Serious answer this time. As it happens, pay for evangelists works the same way as for anyone else.
If you have any choice about it, don’t accept less than what is needed to provide for the essentials of life for yourself and your dependents. Sure, living martyrdom is glamorous and all, but it’s an exceptional calling. For most people, choosing to live in squalor just makes you a pain someone’s rear in the long run. If you have the option, go for decent work that pays the bills every time.
If your employer offers you more than you strictly need, graciously accept. Use what you need, then direct the remainder towards some worthy cause.
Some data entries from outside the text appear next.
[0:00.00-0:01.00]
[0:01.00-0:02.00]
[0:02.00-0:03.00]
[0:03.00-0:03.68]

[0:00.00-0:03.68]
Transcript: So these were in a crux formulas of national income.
If your employer is foolishly overpaying you, save your excess diligently, because you’ll soon be looking for other employment.
If you’re the boss, pay people in this order:
- Provide for the absolute essentials of life for yourself and your dependents.
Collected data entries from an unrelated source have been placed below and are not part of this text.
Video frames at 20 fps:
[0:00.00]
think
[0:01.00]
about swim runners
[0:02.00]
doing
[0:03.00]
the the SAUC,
- Pay your employees what they need in order to make a living, including reasonable savings for the future.
- Pay your employees what your organization needs in order to keep it a going concern.
- Pay yourself a decent salary.
- Direct your excess towards some worthy cause.
Of course you’re going to do this badly. It’s the rare person who strikes that perfect balance between generosity and prudence. Keep working on it. If you tend to be miserly, commit acts of wanton generosity. If you tend to be wasteful, discipline yourself with acts of self-denial. If you tend to be scrupulous, find a sensible person to talk you off your ledge. If you tend to worry too little about your almsgiving and stewardship, feed yourself a steady diet of questions and better examples to kick yourself back on the right path.
It’s not complicated. Difficult, because you have to battle the just-a-bit-more demon at every turn. But not complicated.